::: Task inputs

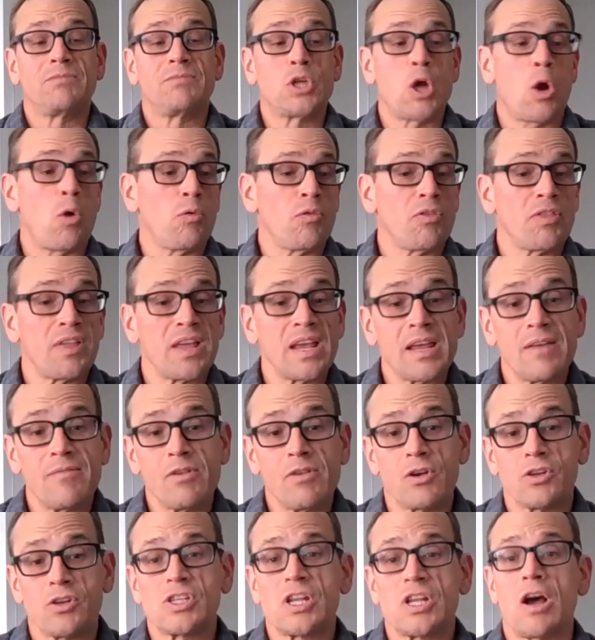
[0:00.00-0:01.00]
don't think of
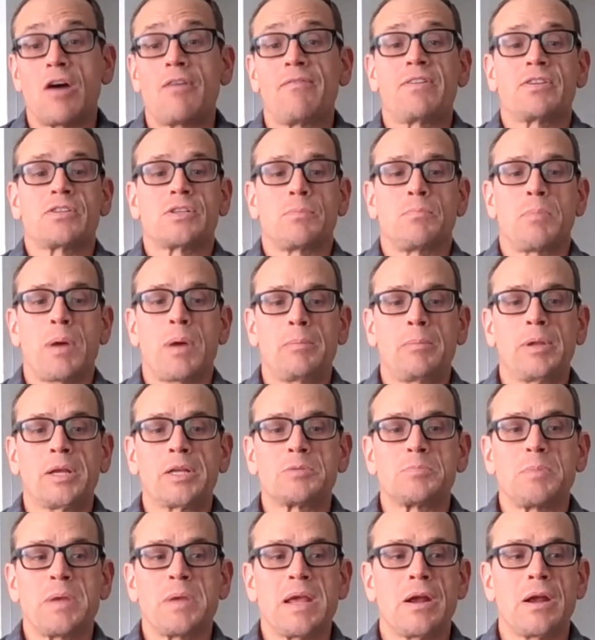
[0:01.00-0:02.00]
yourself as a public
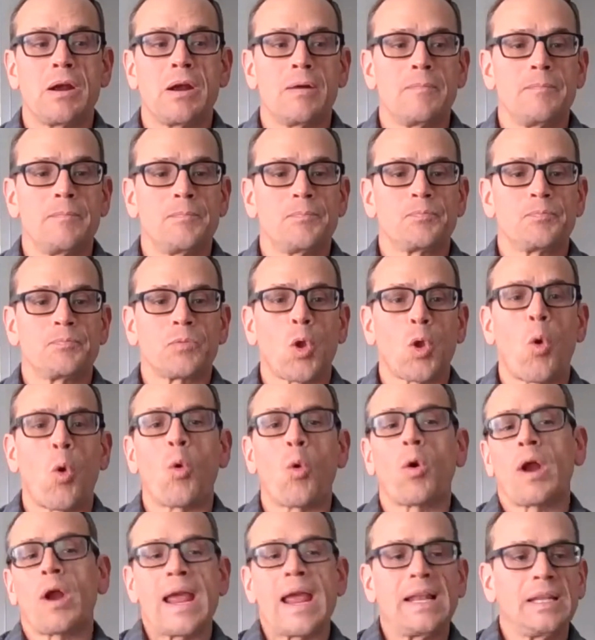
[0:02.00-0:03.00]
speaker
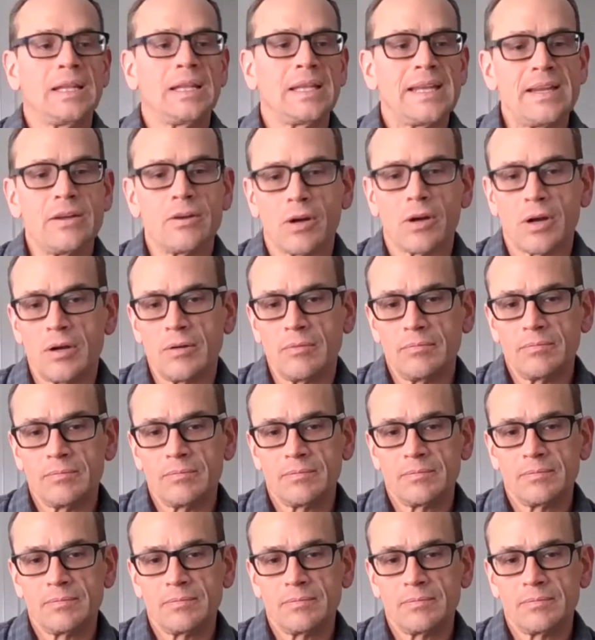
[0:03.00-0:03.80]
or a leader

::::::
::: Task inputs

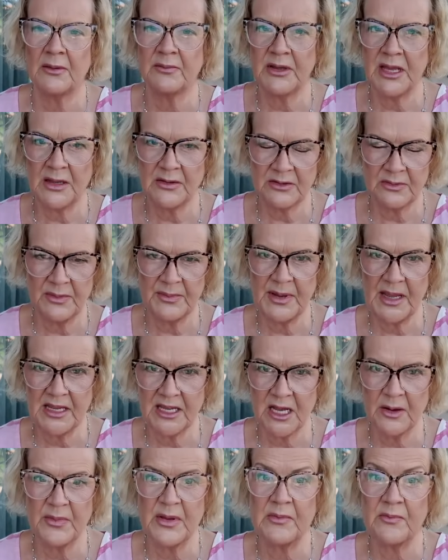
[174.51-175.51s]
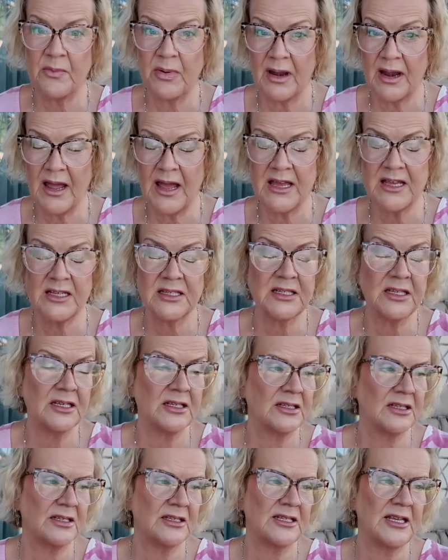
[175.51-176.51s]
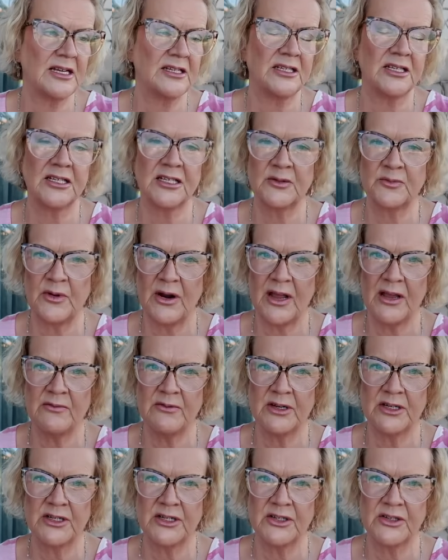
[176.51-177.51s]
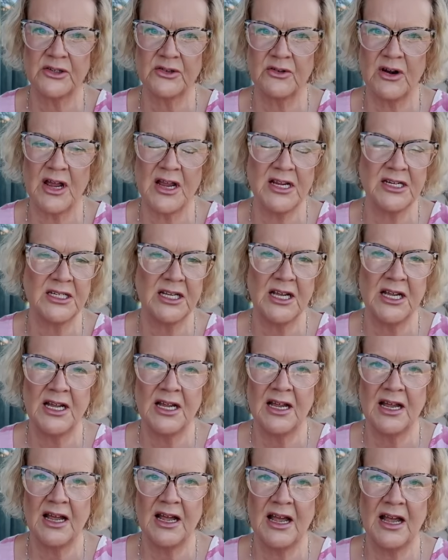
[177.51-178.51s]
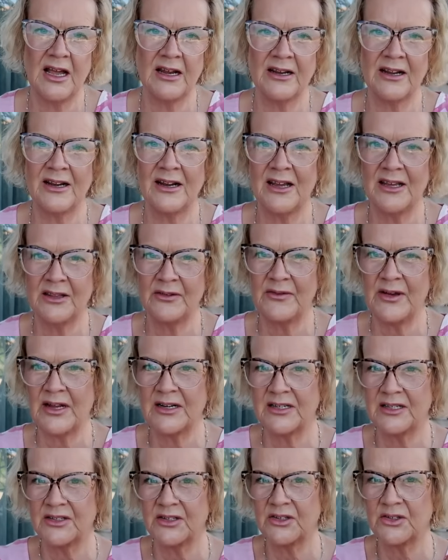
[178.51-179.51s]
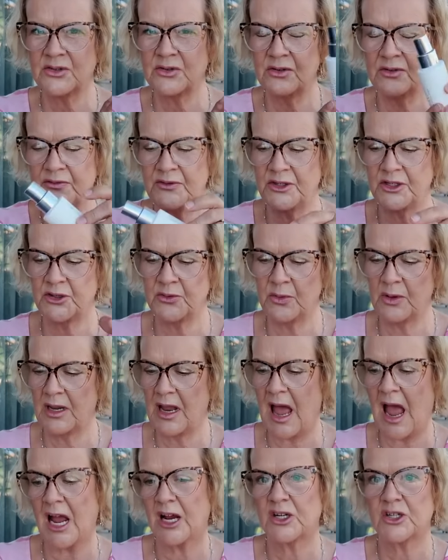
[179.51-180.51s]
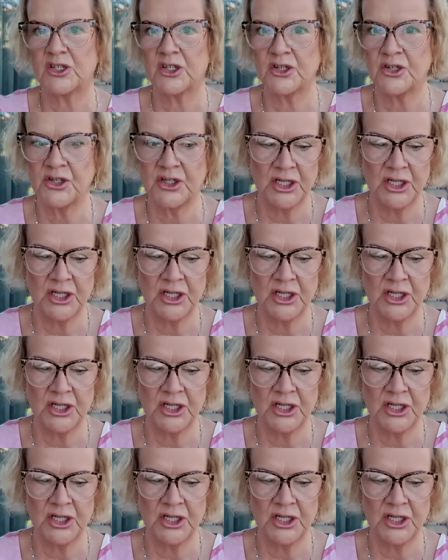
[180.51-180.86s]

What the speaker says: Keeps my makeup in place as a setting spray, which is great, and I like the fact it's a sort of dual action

::::::

> Your goal
Within the material above, only the stretch from the line holding "[178.51-179.51s]" through the line holding "What the speaker" is to be restated exactly. Pictures are dropped.

> Expected answer
[178.51-179.51s]
[179.51-180.51s]
[180.51-180.86s]

What the speaker says: Keeps my makeup in place as a setting spray, which is great, and I like the fact it's a sort of dual action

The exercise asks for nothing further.